Exercise prompt: The result should be all the records, exact and complete, without a single picture.

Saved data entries
------------------------------

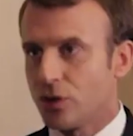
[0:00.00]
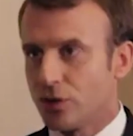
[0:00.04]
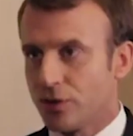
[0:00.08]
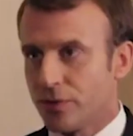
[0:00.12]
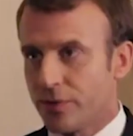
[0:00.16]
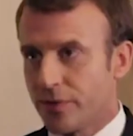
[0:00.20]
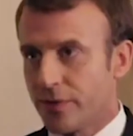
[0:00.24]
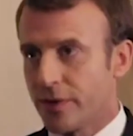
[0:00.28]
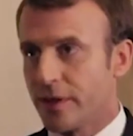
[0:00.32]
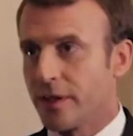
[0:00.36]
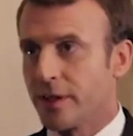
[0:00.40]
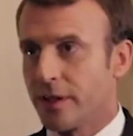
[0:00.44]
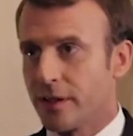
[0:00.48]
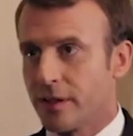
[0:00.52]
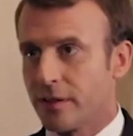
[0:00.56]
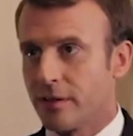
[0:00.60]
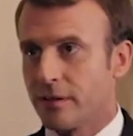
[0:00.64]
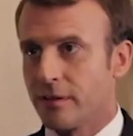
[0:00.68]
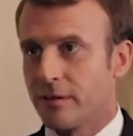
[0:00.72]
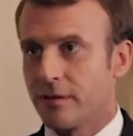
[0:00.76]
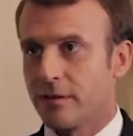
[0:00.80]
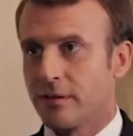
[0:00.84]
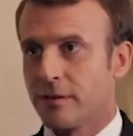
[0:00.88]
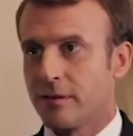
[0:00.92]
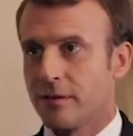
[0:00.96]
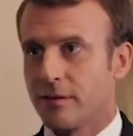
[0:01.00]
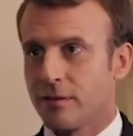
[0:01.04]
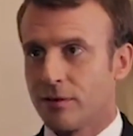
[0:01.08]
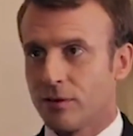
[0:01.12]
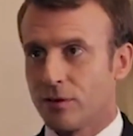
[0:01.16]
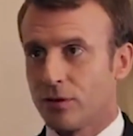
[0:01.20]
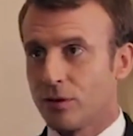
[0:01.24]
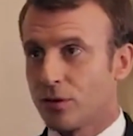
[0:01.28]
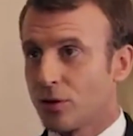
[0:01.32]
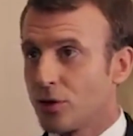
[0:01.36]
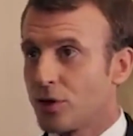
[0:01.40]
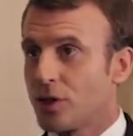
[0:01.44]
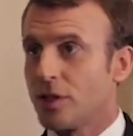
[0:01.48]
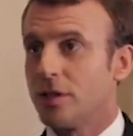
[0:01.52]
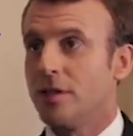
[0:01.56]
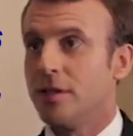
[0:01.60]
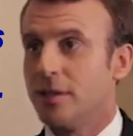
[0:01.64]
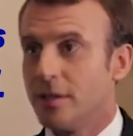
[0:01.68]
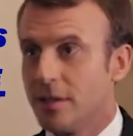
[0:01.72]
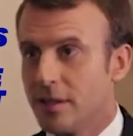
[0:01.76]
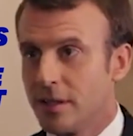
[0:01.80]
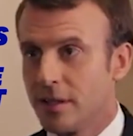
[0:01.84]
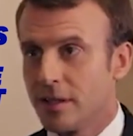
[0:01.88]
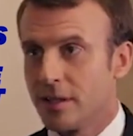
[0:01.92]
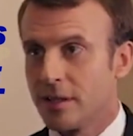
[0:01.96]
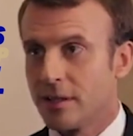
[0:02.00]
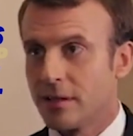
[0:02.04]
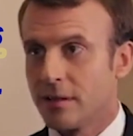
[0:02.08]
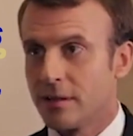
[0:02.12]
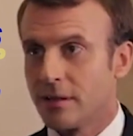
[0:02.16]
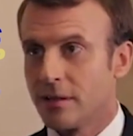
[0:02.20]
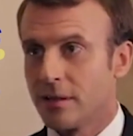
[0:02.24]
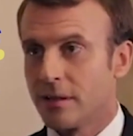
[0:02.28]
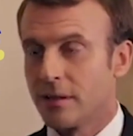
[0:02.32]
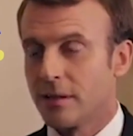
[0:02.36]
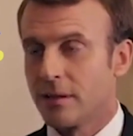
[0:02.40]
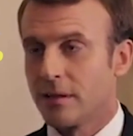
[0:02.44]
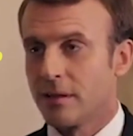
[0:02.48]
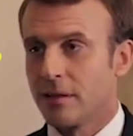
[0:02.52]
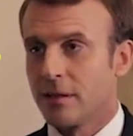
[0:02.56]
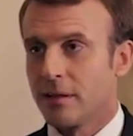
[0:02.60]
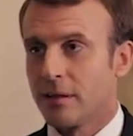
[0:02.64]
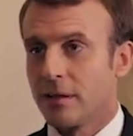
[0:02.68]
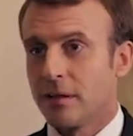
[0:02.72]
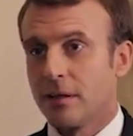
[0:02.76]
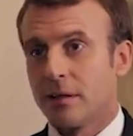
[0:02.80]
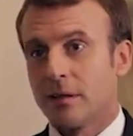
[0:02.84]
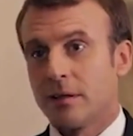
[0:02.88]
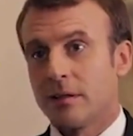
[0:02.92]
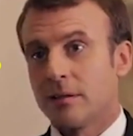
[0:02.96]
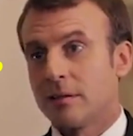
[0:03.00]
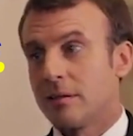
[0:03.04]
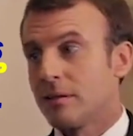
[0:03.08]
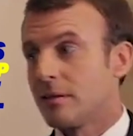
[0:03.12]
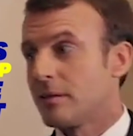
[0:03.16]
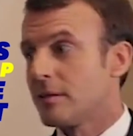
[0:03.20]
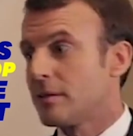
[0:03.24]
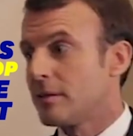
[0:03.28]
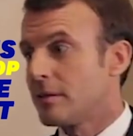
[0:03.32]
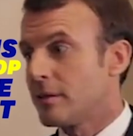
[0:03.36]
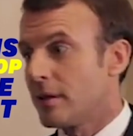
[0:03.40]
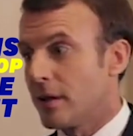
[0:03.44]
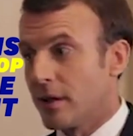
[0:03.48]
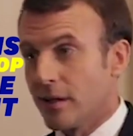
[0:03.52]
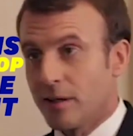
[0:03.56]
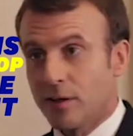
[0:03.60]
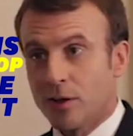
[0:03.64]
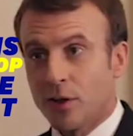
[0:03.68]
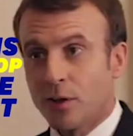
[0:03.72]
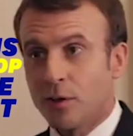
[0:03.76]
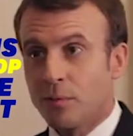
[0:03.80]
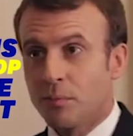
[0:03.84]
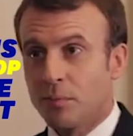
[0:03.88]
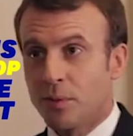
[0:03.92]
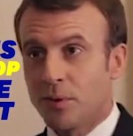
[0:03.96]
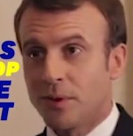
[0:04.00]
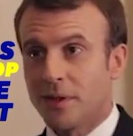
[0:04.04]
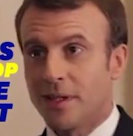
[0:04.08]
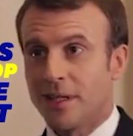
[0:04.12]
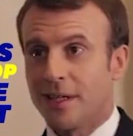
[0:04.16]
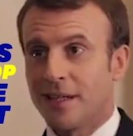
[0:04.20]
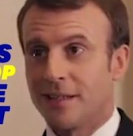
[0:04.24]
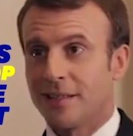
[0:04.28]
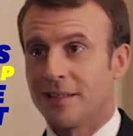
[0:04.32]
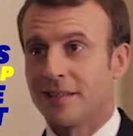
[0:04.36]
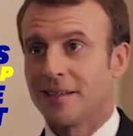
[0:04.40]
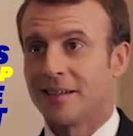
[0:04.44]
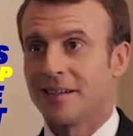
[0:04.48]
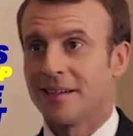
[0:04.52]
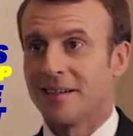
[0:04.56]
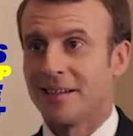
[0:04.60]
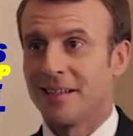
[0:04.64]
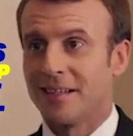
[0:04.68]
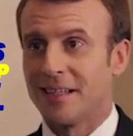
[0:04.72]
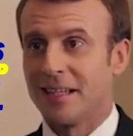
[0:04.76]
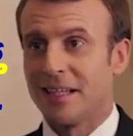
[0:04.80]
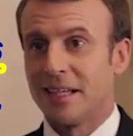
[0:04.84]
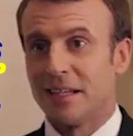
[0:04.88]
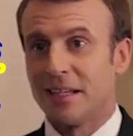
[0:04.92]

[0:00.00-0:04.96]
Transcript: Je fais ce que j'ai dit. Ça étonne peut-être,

------------------------------

Output for this exercise:
[0:00.00]
[0:00.04]
[0:00.08]
[0:00.12]
[0:00.16]
[0:00.20]
[0:00.24]
[0:00.28]
[0:00.32]
[0:00.36]
[0:00.40]
[0:00.44]
[0:00.48]
[0:00.52]
[0:00.56]
[0:00.60]
[0:00.64]
[0:00.68]
[0:00.72]
[0:00.76]
[0:00.80]
[0:00.84]
[0:00.88]
[0:00.92]
[0:00.96]
[0:01.00]
[0:01.04]
[0:01.08]
[0:01.12]
[0:01.16]
[0:01.20]
[0:01.24]
[0:01.28]
[0:01.32]
[0:01.36]
[0:01.40]
[0:01.44]
[0:01.48]
[0:01.52]
[0:01.56]
[0:01.60]
[0:01.64]
[0:01.68]
[0:01.72]
[0:01.76]
[0:01.80]
[0:01.84]
[0:01.88]
[0:01.92]
[0:01.96]
[0:02.00]
[0:02.04]
[0:02.08]
[0:02.12]
[0:02.16]
[0:02.20]
[0:02.24]
[0:02.28]
[0:02.32]
[0:02.36]
[0:02.40]
[0:02.44]
[0:02.48]
[0:02.52]
[0:02.56]
[0:02.60]
[0:02.64]
[0:02.68]
[0:02.72]
[0:02.76]
[0:02.80]
[0:02.84]
[0:02.88]
[0:02.92]
[0:02.96]
[0:03.00]
[0:03.04]
[0:03.08]
[0:03.12]
[0:03.16]
[0:03.20]
[0:03.24]
[0:03.28]
[0:03.32]
[0:03.36]
[0:03.40]
[0:03.44]
[0:03.48]
[0:03.52]
[0:03.56]
[0:03.60]
[0:03.64]
[0:03.68]
[0:03.72]
[0:03.76]
[0:03.80]
[0:03.84]
[0:03.88]
[0:03.92]
[0:03.96]
[0:04.00]
[0:04.04]
[0:04.08]
[0:04.12]
[0:04.16]
[0:04.20]
[0:04.24]
[0:04.28]
[0:04.32]
[0:04.36]
[0:04.40]
[0:04.44]
[0:04.48]
[0:04.52]
[0:04.56]
[0:04.60]
[0:04.64]
[0:04.68]
[0:04.72]
[0:04.76]
[0:04.80]
[0:04.84]
[0:04.88]
[0:04.92]

[0:00.00-0:04.96]
Transcript: Je fais ce que j'ai dit. Ça étonne peut-être,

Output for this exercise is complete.